----- Data extract -----

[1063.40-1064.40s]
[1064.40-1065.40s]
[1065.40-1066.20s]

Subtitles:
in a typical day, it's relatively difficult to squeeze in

-----
----- Data extract -----

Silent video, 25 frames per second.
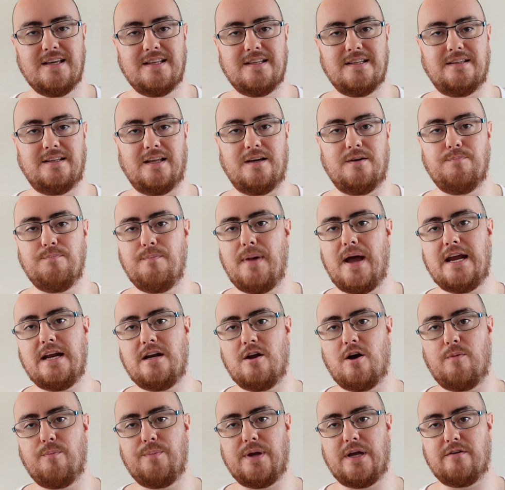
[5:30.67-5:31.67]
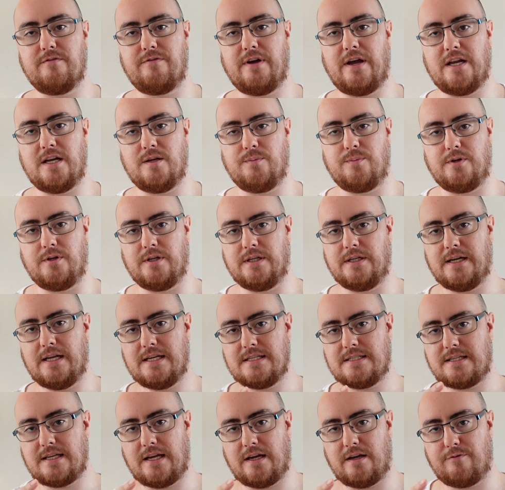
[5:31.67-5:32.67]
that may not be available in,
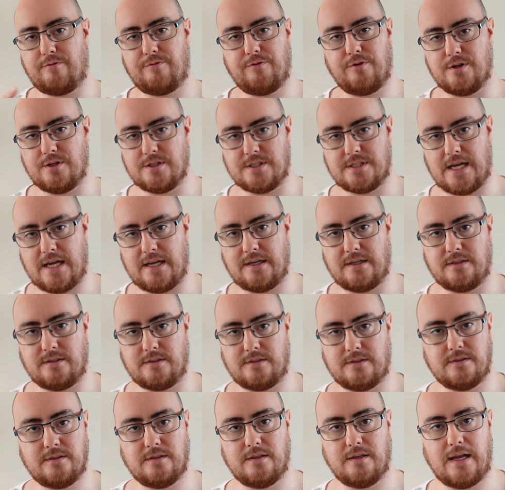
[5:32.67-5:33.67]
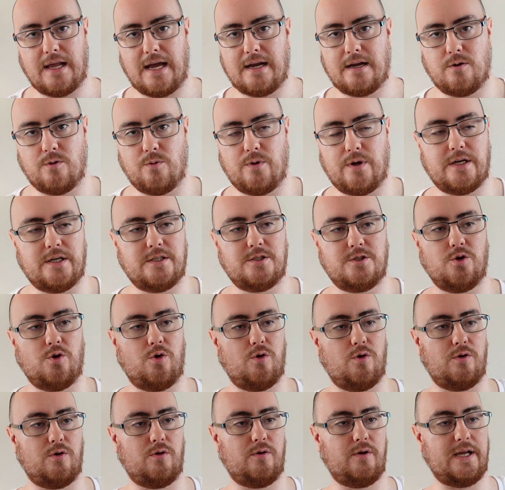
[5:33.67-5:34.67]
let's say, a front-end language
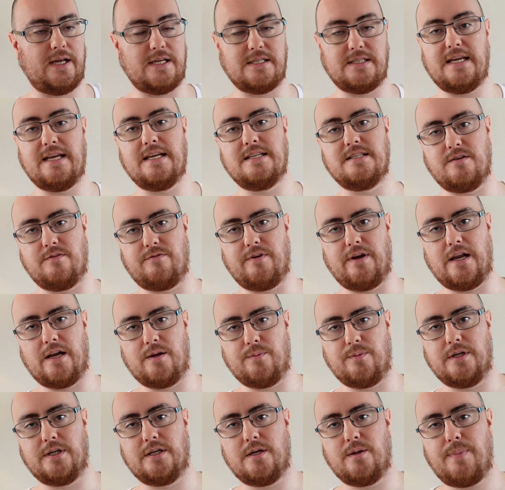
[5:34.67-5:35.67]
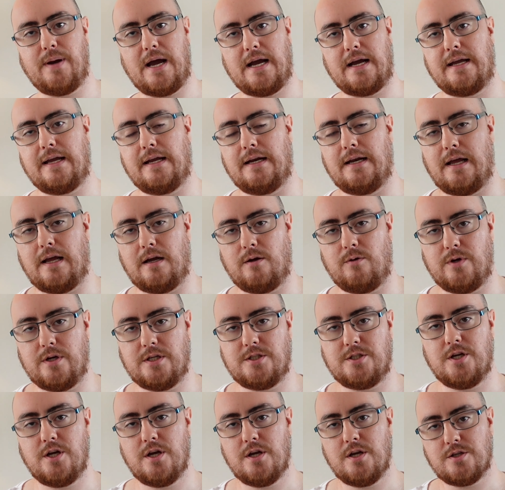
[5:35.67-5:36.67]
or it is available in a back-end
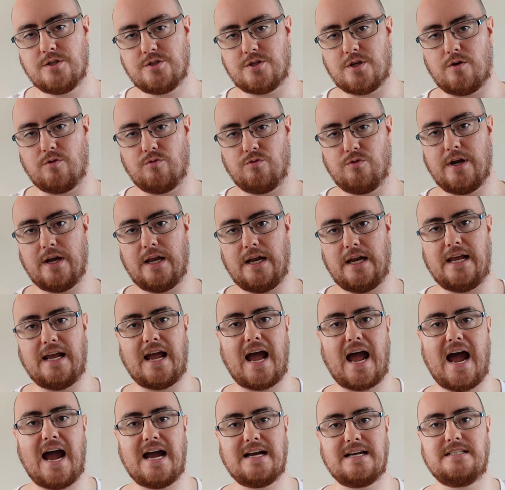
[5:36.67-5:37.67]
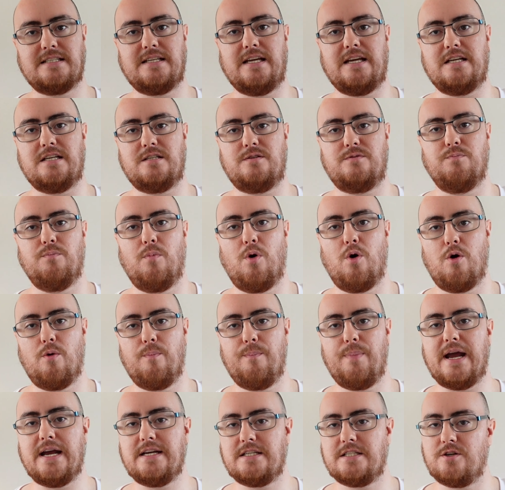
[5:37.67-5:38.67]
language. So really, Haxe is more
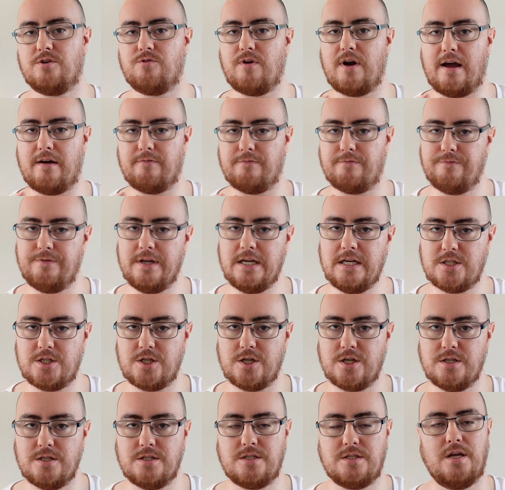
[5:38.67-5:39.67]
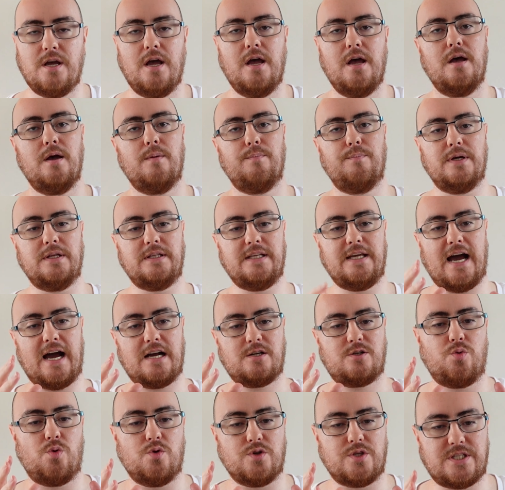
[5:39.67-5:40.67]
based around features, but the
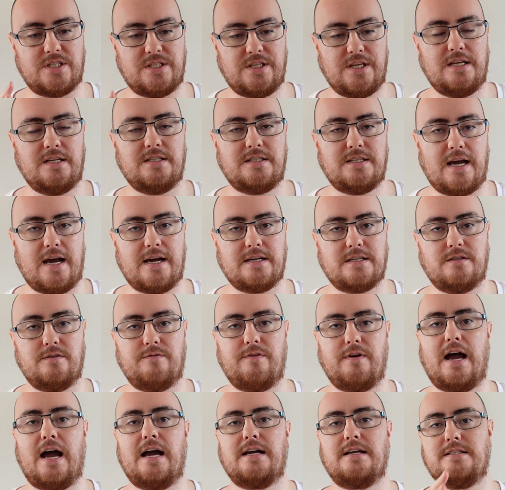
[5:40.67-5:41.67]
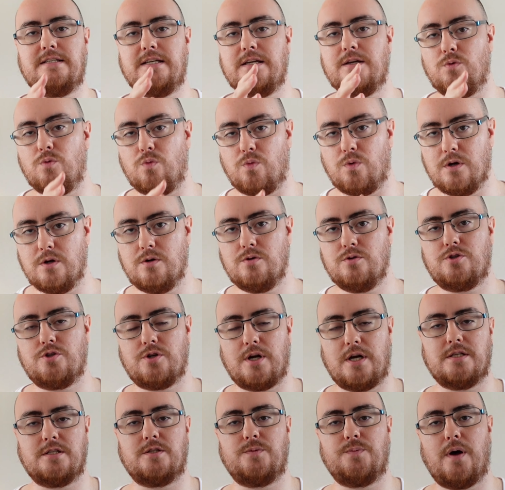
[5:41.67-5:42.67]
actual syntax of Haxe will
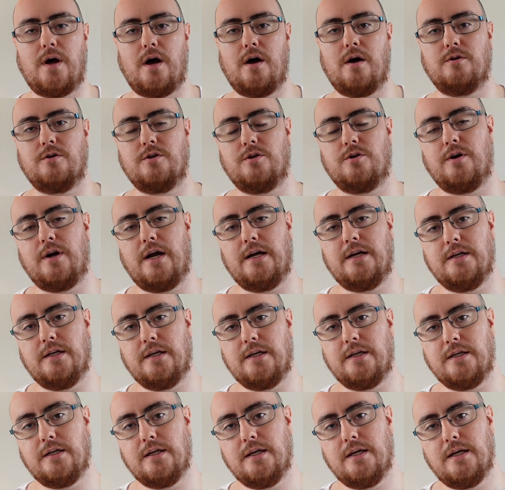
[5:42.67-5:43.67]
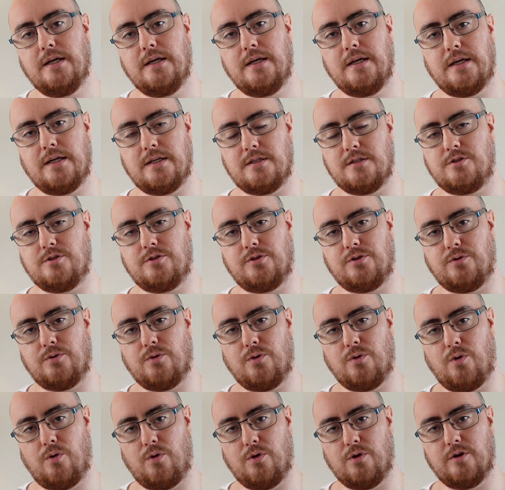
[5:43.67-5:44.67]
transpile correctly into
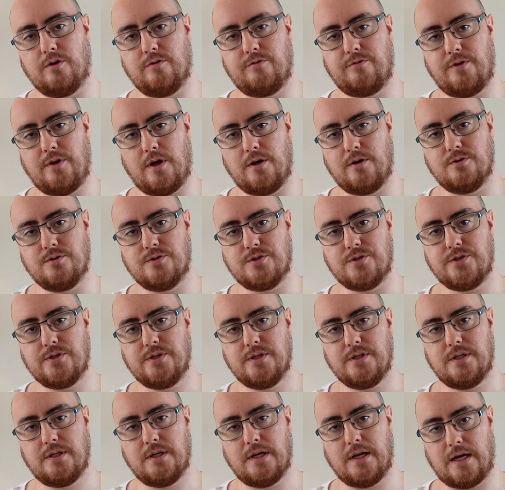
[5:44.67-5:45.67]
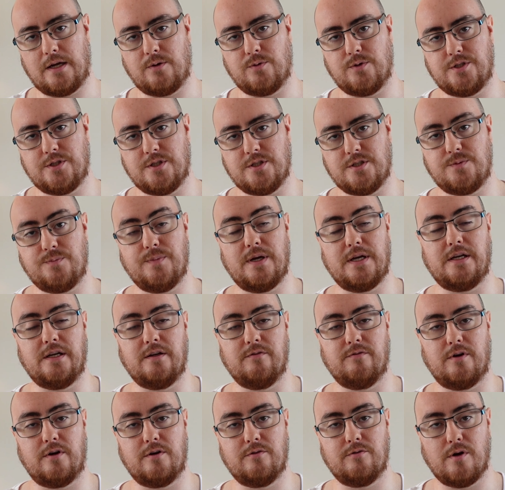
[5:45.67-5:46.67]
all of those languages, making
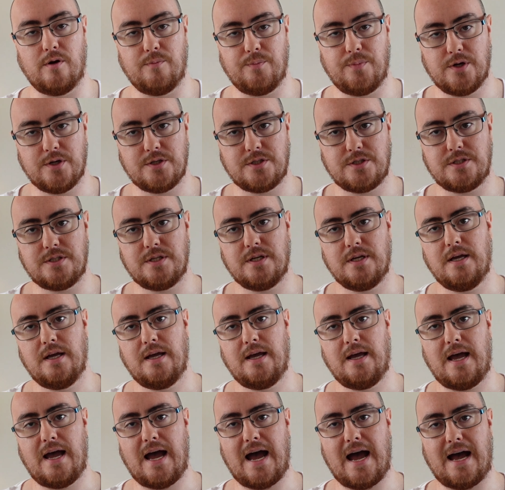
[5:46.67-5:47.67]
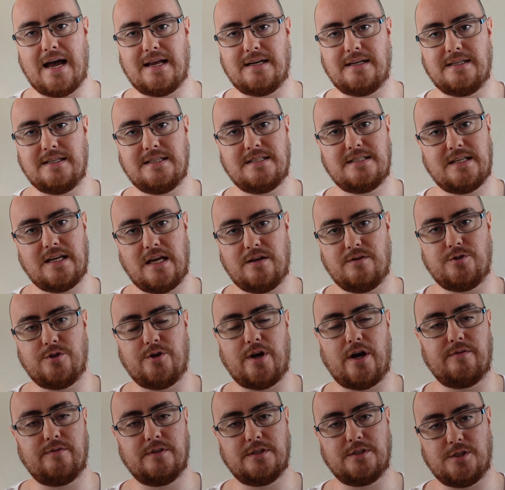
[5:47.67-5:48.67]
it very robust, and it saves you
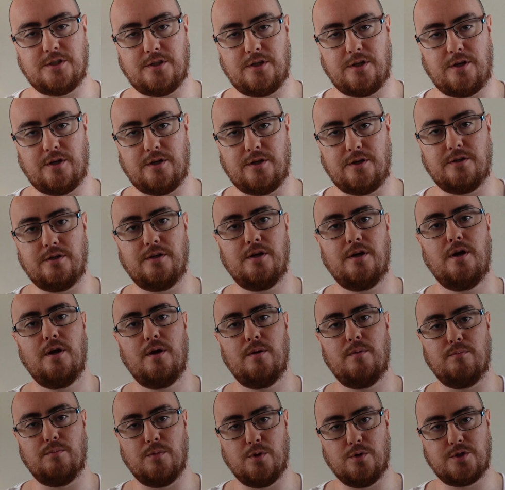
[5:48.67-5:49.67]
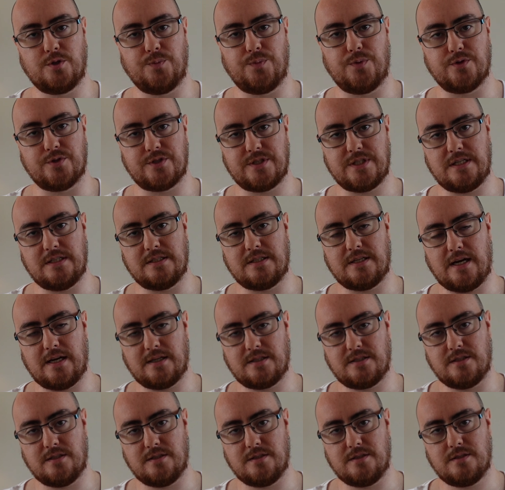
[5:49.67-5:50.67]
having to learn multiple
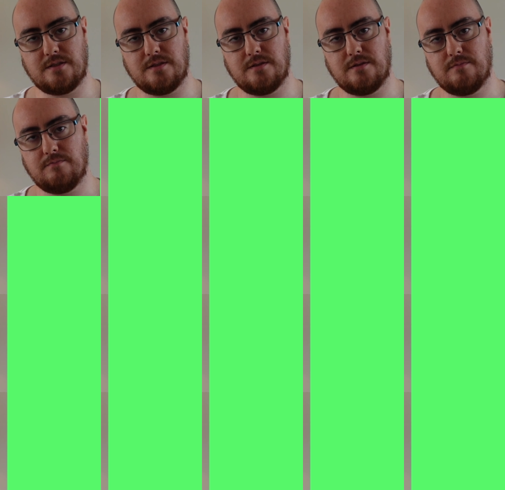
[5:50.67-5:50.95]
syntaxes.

-----

Required work ▸
Only one stretch of the listing above is to be duplicated: the lines from the one containing "[5:34.67-5:35.67]" through the one containing "[5:46.67-5:47.67]", both included. Copy them exactly, minus the pictures.

Output below ▸
[5:34.67-5:35.67]
[5:35.67-5:36.67]
or it is available in a back-end
[5:36.67-5:37.67]
[5:37.67-5:38.67]
language. So really, Haxe is more
[5:38.67-5:39.67]
[5:39.67-5:40.67]
based around features, but the
[5:40.67-5:41.67]
[5:41.67-5:42.67]
actual syntax of Haxe will
[5:42.67-5:43.67]
[5:43.67-5:44.67]
transpile correctly into
[5:44.67-5:45.67]
[5:45.67-5:46.67]
all of those languages, making
[5:46.67-5:47.67]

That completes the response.